Ein prozessual unrichtiges Verhalten des Berufungsgerichts kann zwar einen wesentlichen Mangel des Verfahrens bedeuten (vgl. BSG 1, 283, 286; 2, 245, 253). Daß aber ein derartiger Vorwurf tatsächlich zutrifft, muß der Revisionsbegründung zweifelsfrei entnommen werden können; sie muß die Tatsachen und Beweismittel, die den Mangel ergeben, bezeichnen (§ 164 Abs. 2 Satz 2 SGG). Hieran fehlt es.

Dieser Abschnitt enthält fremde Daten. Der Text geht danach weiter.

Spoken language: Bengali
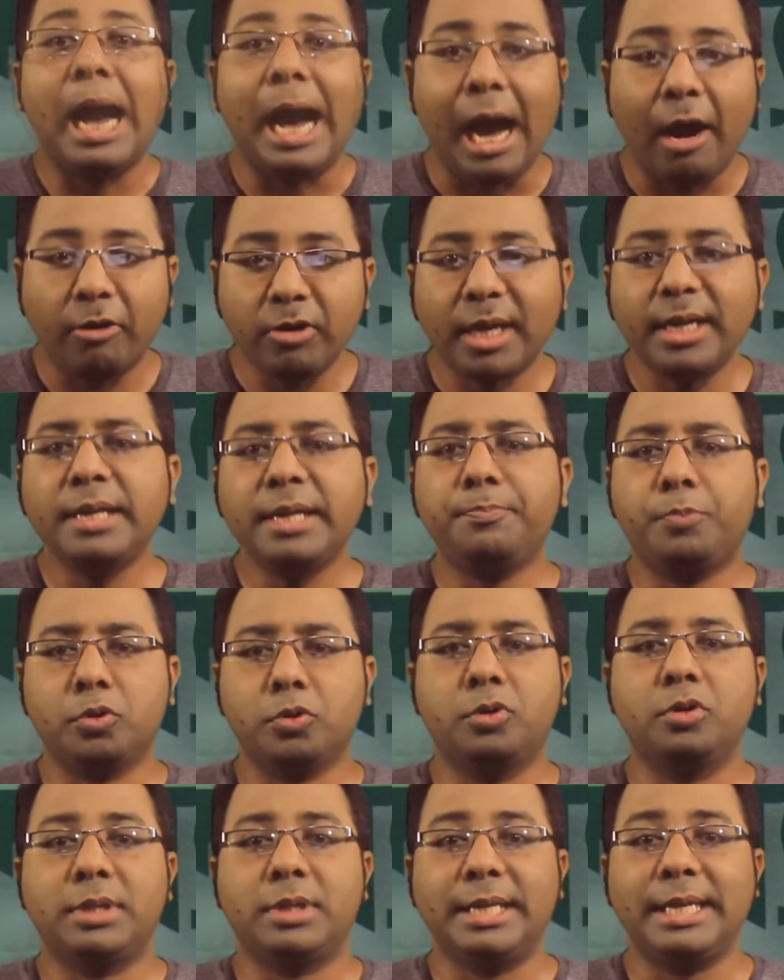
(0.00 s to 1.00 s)
হাওডানির
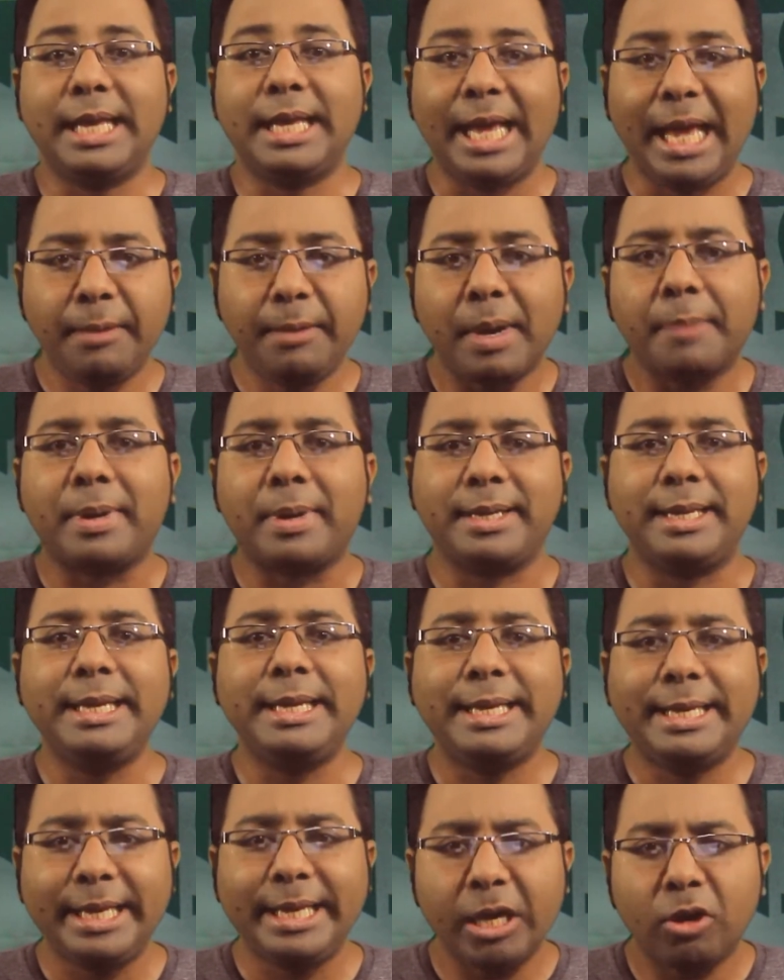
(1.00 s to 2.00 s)
পদ্ধতির এই ব্যাপারটি
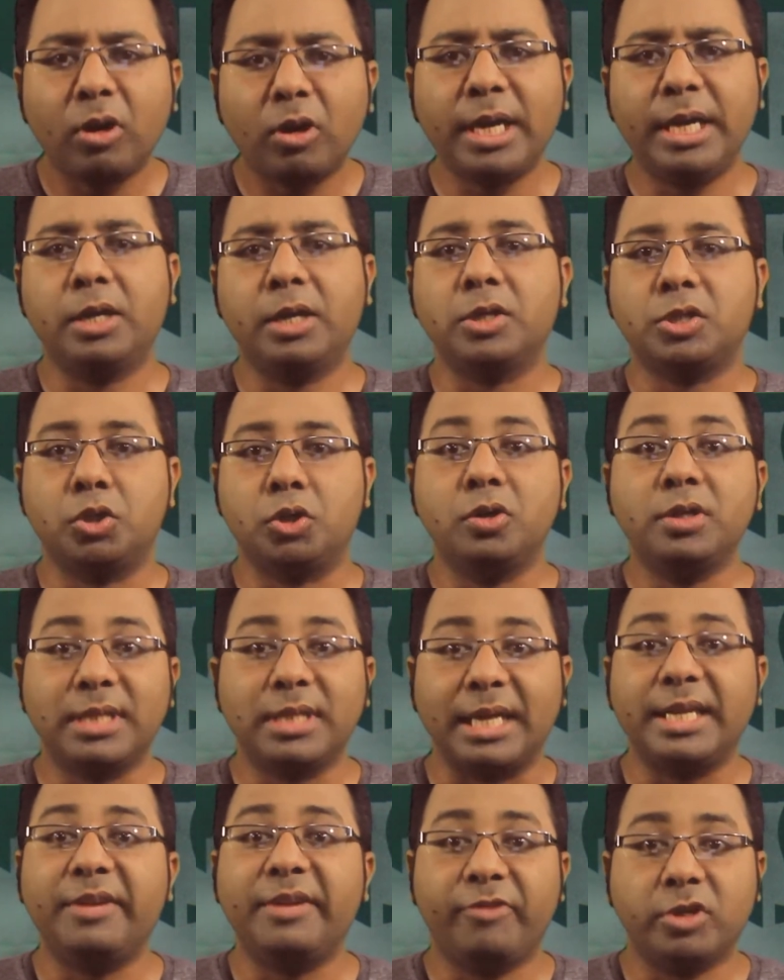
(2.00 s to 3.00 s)
কিয়োগো হিগোশোর
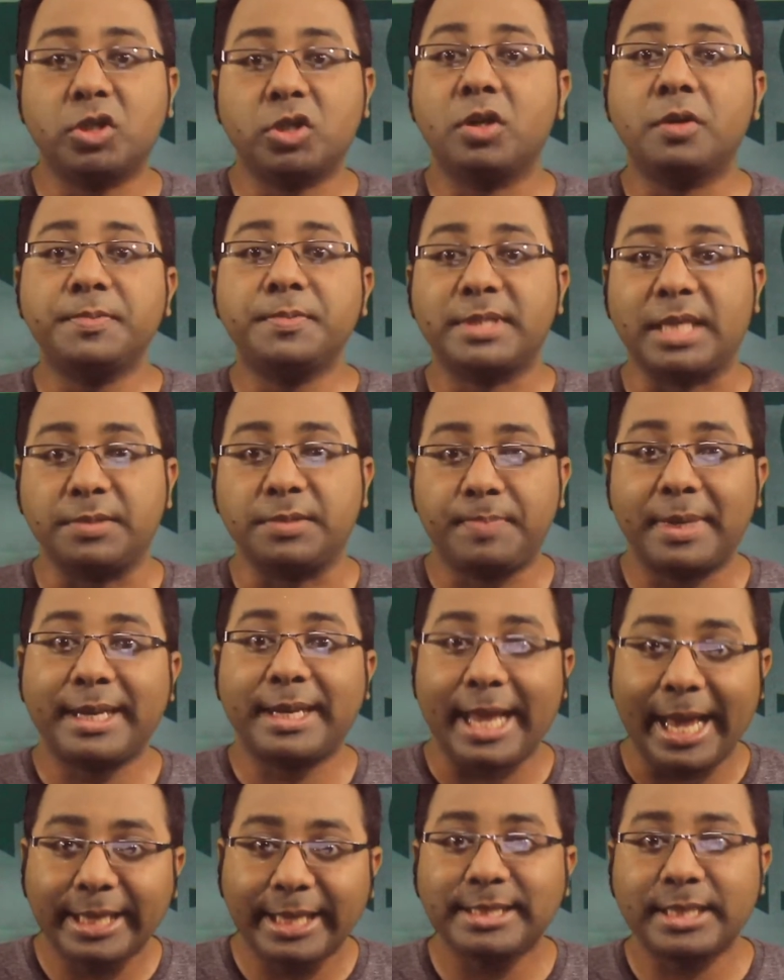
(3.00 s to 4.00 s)
দ্য ডিভোশন অফ সাসপেক্ট
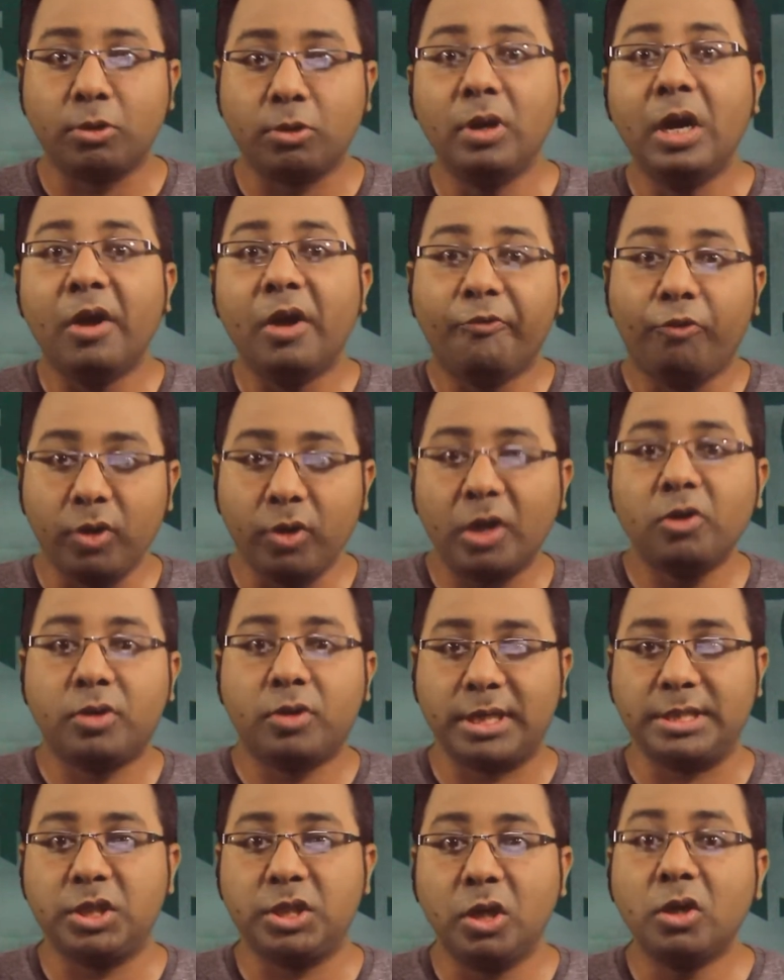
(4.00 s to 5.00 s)
এক্সেও ফুটে
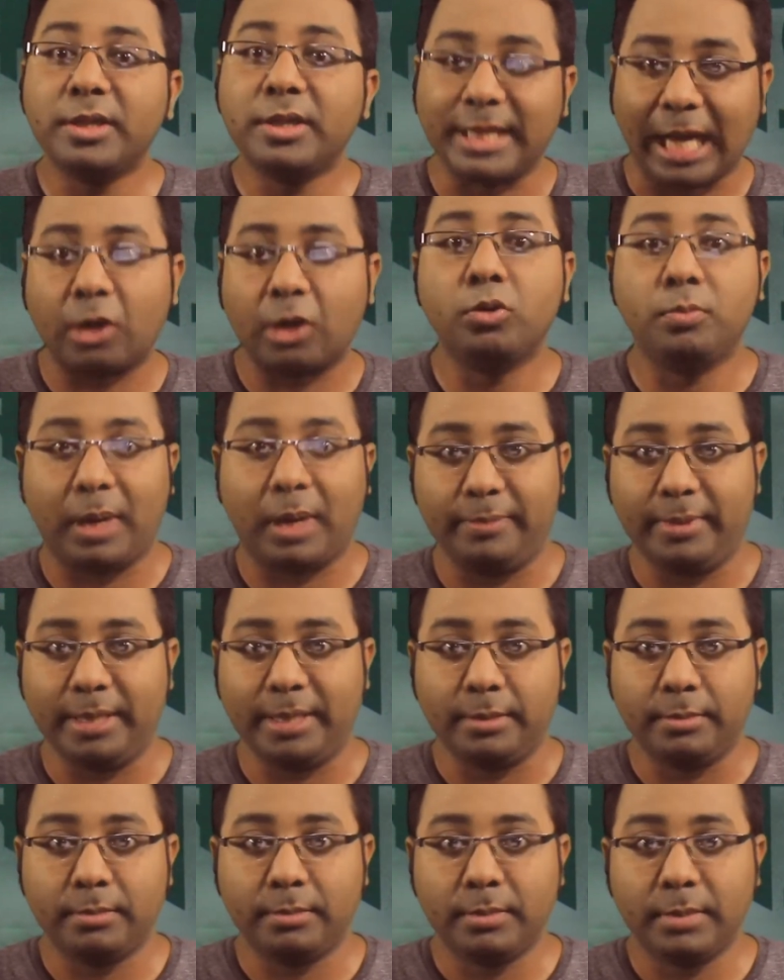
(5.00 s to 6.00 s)
উঠেছিল দারুণভাবেই
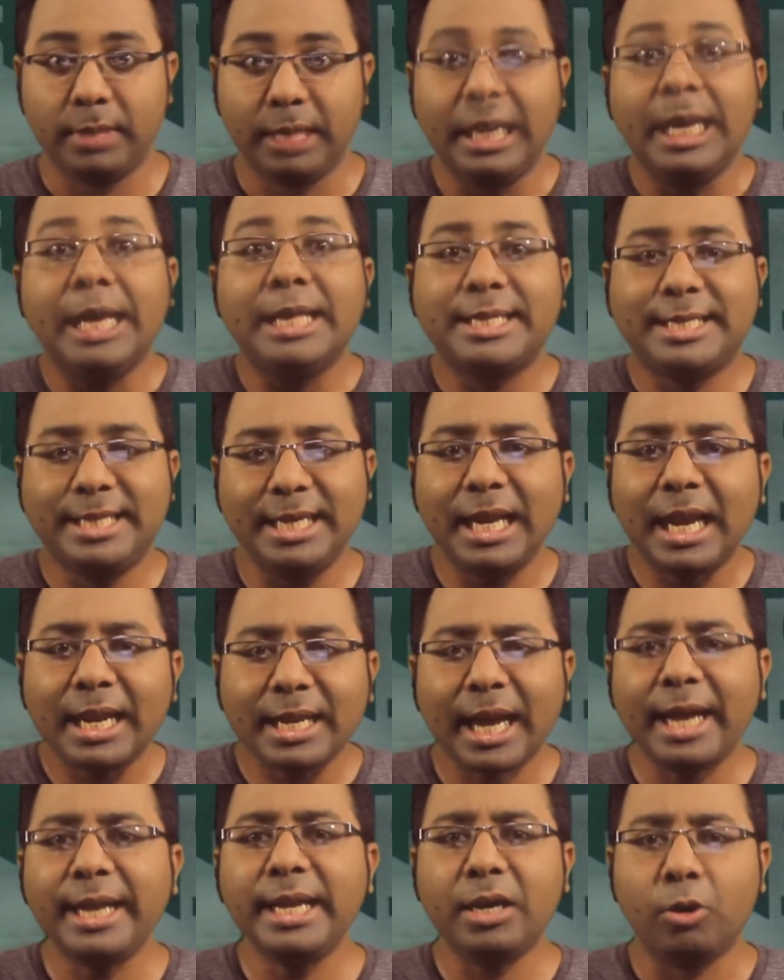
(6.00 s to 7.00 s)
থ্রিলার
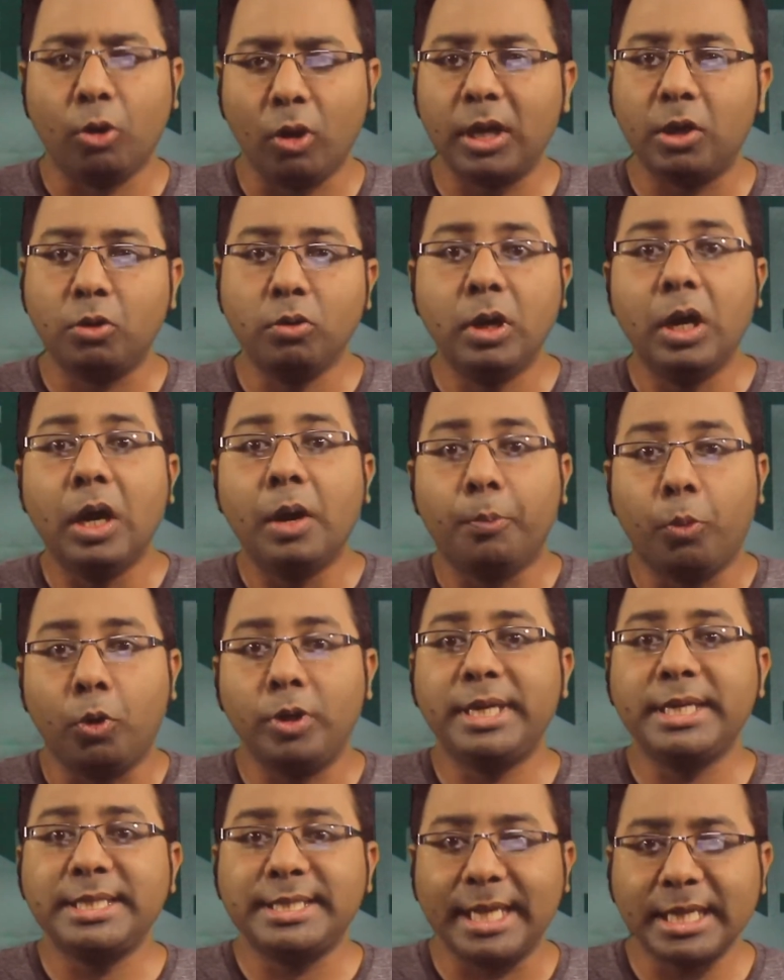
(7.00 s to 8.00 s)
কাহিনী হলেও
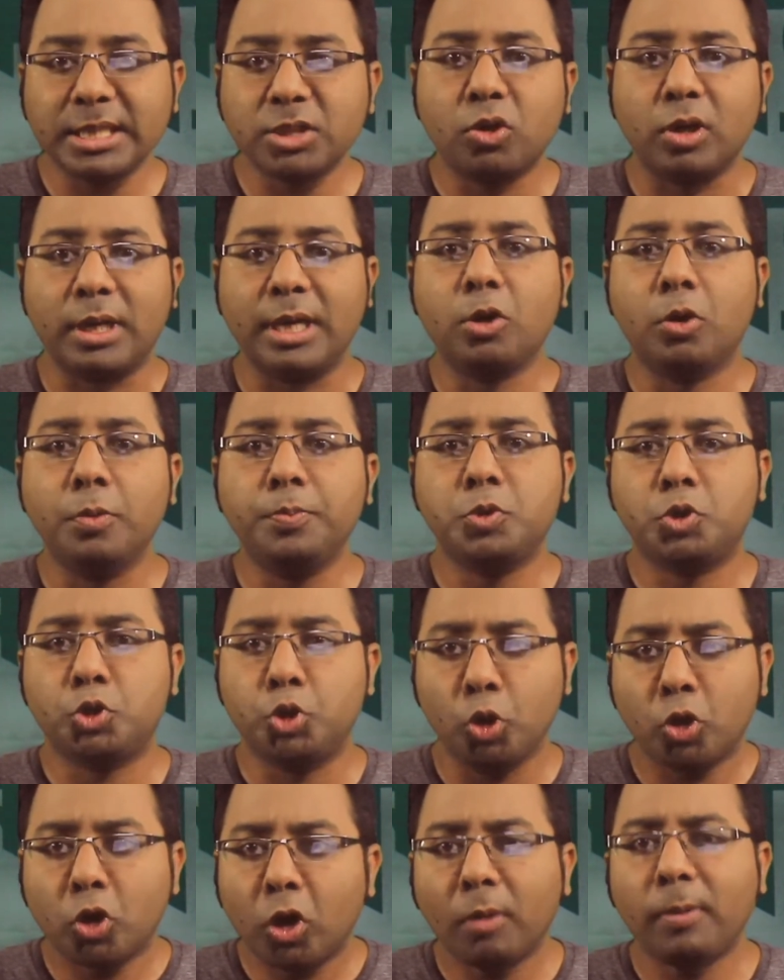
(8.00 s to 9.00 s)
বইটি শেষ করে খুব
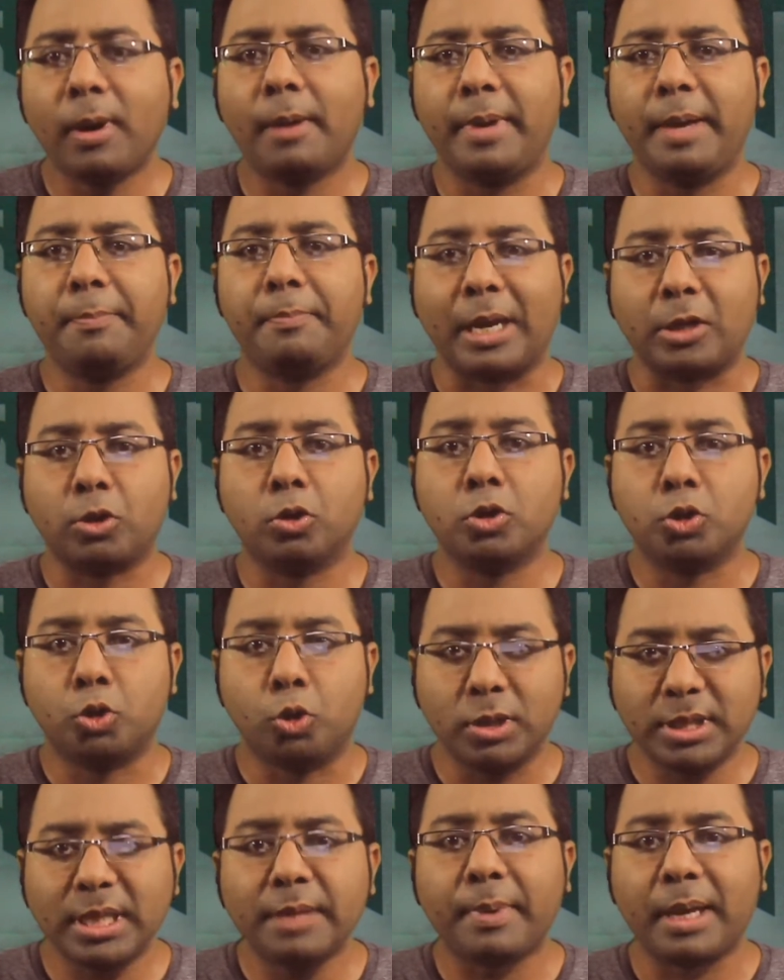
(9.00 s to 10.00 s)
সূক্ষ্মভাবে পাঠক
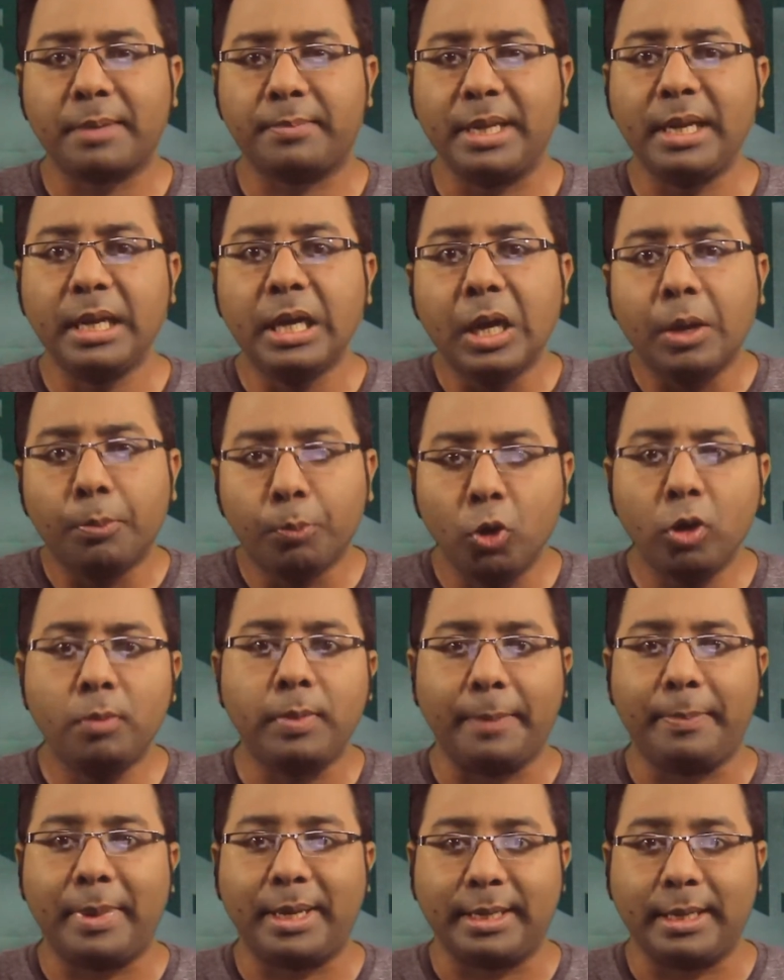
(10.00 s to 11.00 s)
ধরতে পারবেন মূল
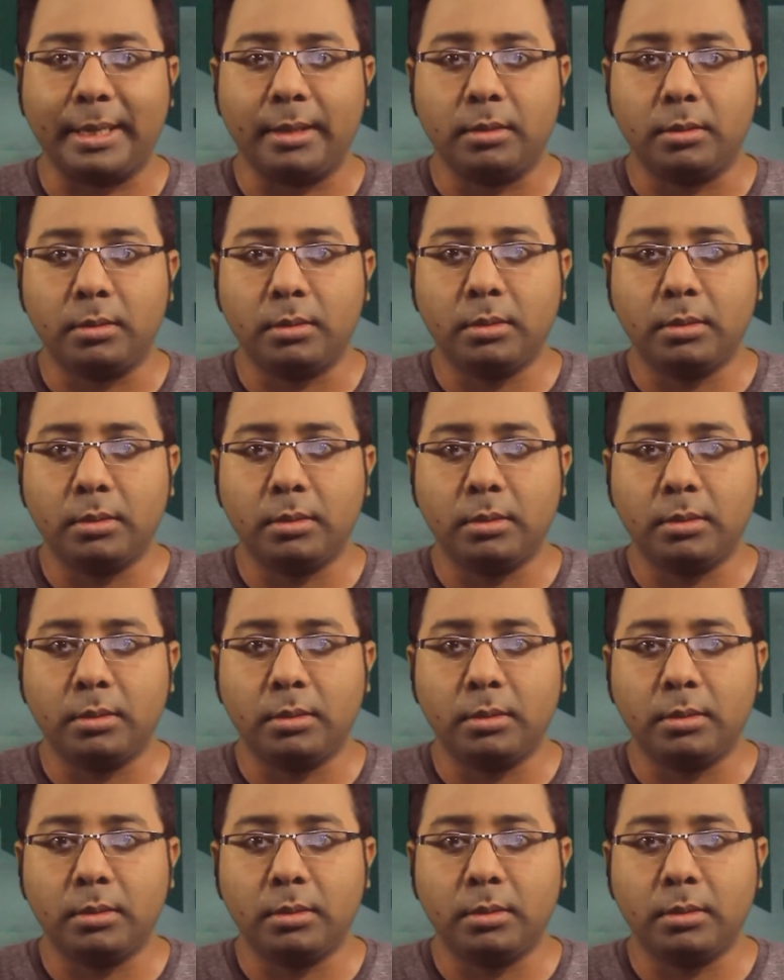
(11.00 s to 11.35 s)
ব্যাপারটা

Die Revisionsbegründung läßt für keinen der Kläger erkennen, daß und weshalb die jeweils gesondert zu prüfenden Berufungsbegehren nicht nach § 146 SGG von dem Rechtsmittel der Berufung ausgeschlossen gewesen waren. Das gilt auch für die Kläger 1.) und 5.). Zwar betont die Revision, daß für diese Kläger in der Berufungsbegründungsschrift der Anspruch "auch auf die Zeit nach der Eheschließung erstreckt" worden sei. Durch diese Ausdrucksweise macht sie selbst aber deutlich, daß eben nicht von Anfang an, d.h. auch schon im erstinstanzlichen Verfahren Waisenrente jeweils auch für die Zeit nach der Heirat verlangt worden ist, sondern daß dies für sie erstmals mit der Berufungsbegründungsschrift geschehen ist. Wenn mit einer Klage Waisenrente begehrt wird, ohne die Zeit anzugeben, für die diese Leistung beansprucht wird, ist im Zweifel anzunehmen, daß die Rente für die Zeit verlangt wird, für die es nach dem Gesetz möglich ist, nicht aber für eine Zeit, für die ein Anspruch auf Rente nur in Betracht kommt, wenn das Gesetz ganz oder teilweise verfassungswidrig und deshalb nichtig ist, wenn also z.B. § 44 Abs. 1 Satz 2 AVG hinsichtlich der "Heiratswegfallklausel" nichtig wäre. Im vorliegenden Fall haben die Kläger im erstinstanzlichen Verfahren nicht erkennen lassen, daß jedenfalls einzelne von ihnen - nämlich die Kläger 1.) und 5.) - auch Rente für die Zeit nach der Heirat begehren; weder in ihren Anträgen noch in ihren Erklärungen gegenüber dem SG finden sich entsprechende Hinweise. Sie haben erst durch die Erweiterung ihrer Klage in der Berufungsinstanz Rente auch für einen Zeitraum nach Einlegung der Berufung begehrt. Eine Klageerweiterung ist zwar in der Berufungsinstanz noch möglich (vgl. §§ 153, 99 SGG); doch setzt sie voraus, daß die Berufung schon vorher zulässig war, weil nur dann das LSG in eine sachliche Prüfung der Ansprüche eintreten darf. Eine Berufung gegen ein Urteil, das nur Rente für einen im Zeitpunkt der Berufungseinlegung bereits abgelaufenen Zeitraum betrifft, kann aber nicht durch eine Klageerweiterung im Berufungsverfahren statthaft gemacht werden (vgl. SozR Nr. 20 zu § 144 SGG).

Hiernach ist die Revision unstatthaft und muß deshalb als unzulässig verworfen werden (§ 169 SGG).

Die Kostenentscheidung beruht auf der entsprechenden Anwendung des § 193 SGG.